In this exercise, write out the data word for word and leave every image out.

[Exercise data]

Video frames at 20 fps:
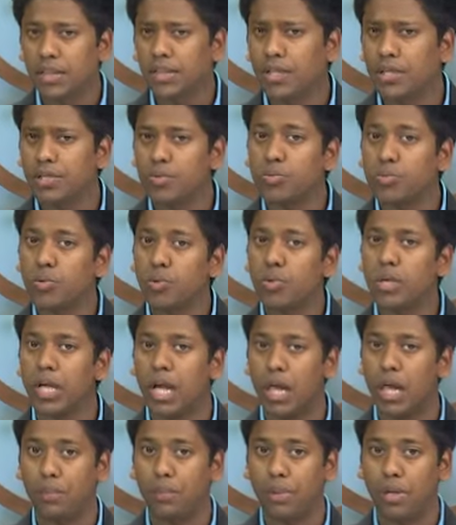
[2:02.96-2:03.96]
This won't
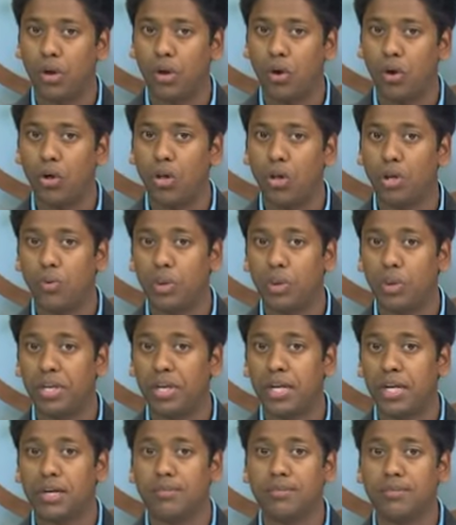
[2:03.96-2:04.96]
help at all
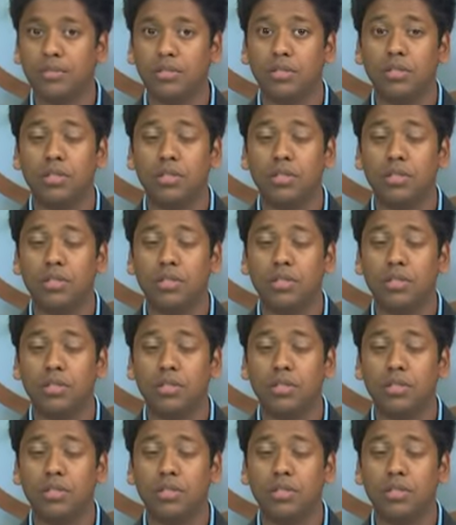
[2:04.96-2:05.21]
when it comes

[/Exercise data]

**Output for this task:**
Video frames at 20 fps:
[2:02.96-2:03.96]
This won't
[2:03.96-2:04.96]
help at all
[2:04.96-2:05.21]
when it comes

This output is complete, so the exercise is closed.